Laura-Gray Street is author of Pigment and Fume and Shift Work and co-editor, with Ann Fisher-Wirth, of The Ecopoetry Anthology and, with Rose McLarney, A Literary Field Guide to Southern Appalachia. Her poetry has received prizes from The Greensboro Review, the Dana Awards, Isotope: A Journal of Literary Science and Nature Writing, and Terrain.org: A Journal of the Built and Natural Environments; and been supported by fellowships from the Virginia Commission for the Arts, the Virginia Center for the Creative Arts, the Artist House at St. Mary’s College in Maryland, and the Hambidge Center for the Arts and Sciences, where she was the Garland Distinguished Fellow in 2016. In 2018 her collaboration with UK visual artist Anne-Marie Creamer was on display in galleries in Sheffield, England, and Yantai, China.
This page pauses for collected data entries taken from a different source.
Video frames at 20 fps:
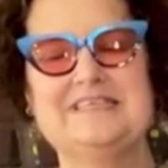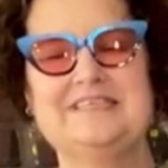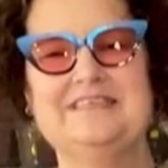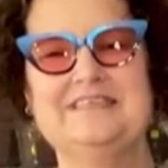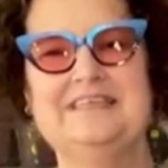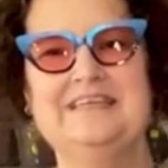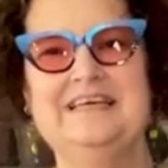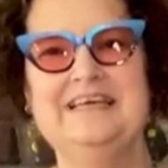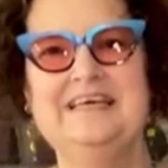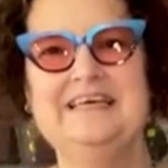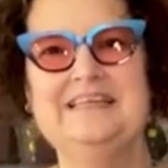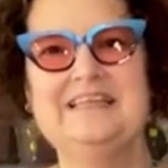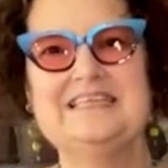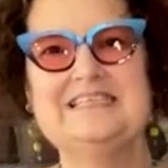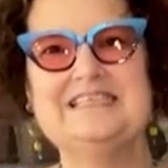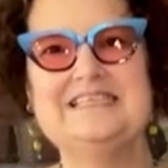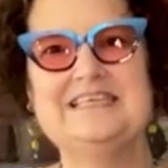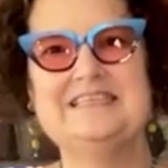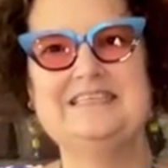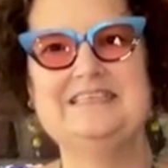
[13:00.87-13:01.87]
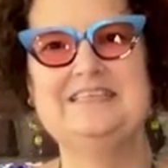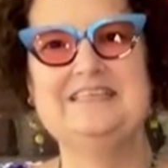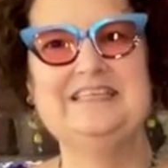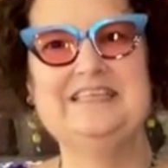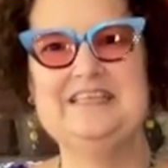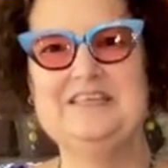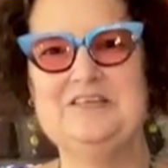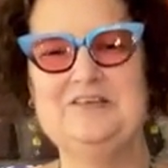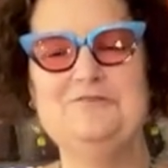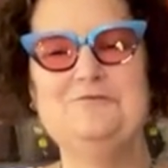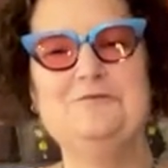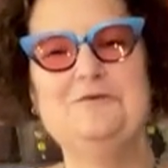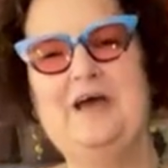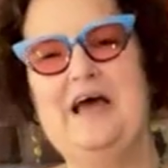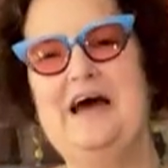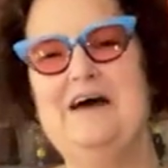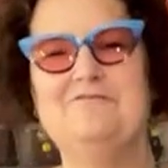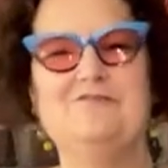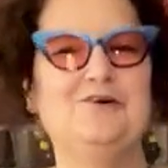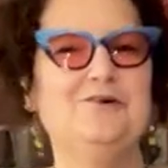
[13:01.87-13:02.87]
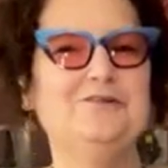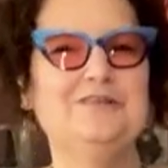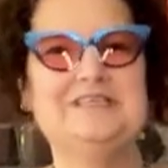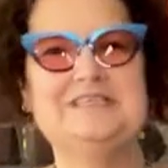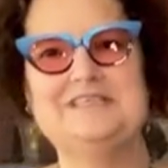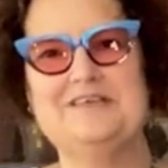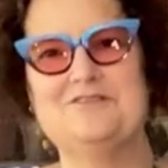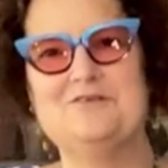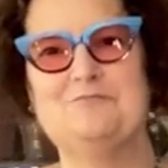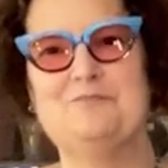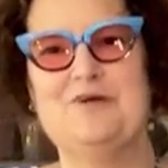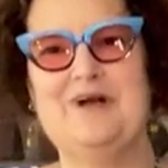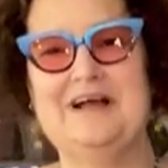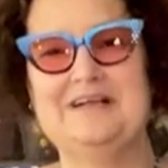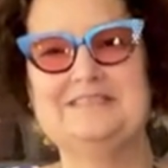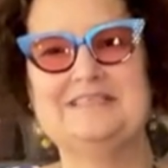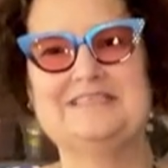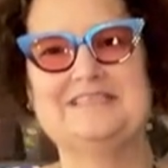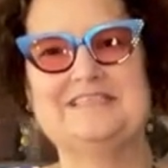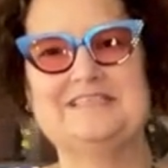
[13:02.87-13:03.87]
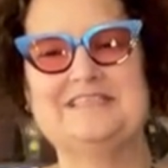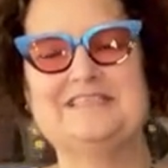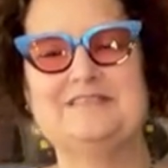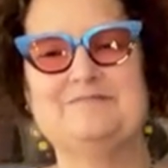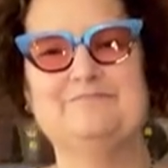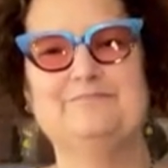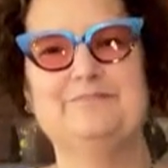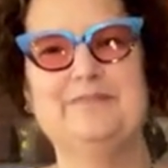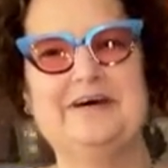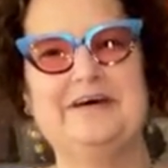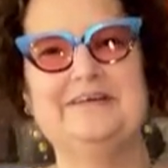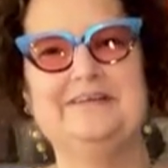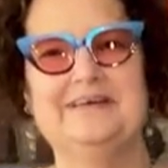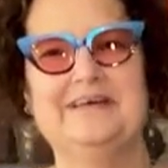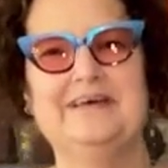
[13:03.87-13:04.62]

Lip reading: And they said, you have all these other practices, but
She is a 2022–2025 fellow of the Black Earth Institute and has recently co-edited a special issue of Global South titled "The expression of the world is infinite: The Ecoarts Issue" and the “On Rivers” issue of About Place Journal. Street is a professor of English, directs the Creative Writing and Visiting Writers Series Program, and edits Revolute, the MFA’s literary journal, at Randolph College on the unceded traditional lands of the Monacan Indian Nation called Lynchburg, Virginia, between the Blue Ridge Mountains and the James River.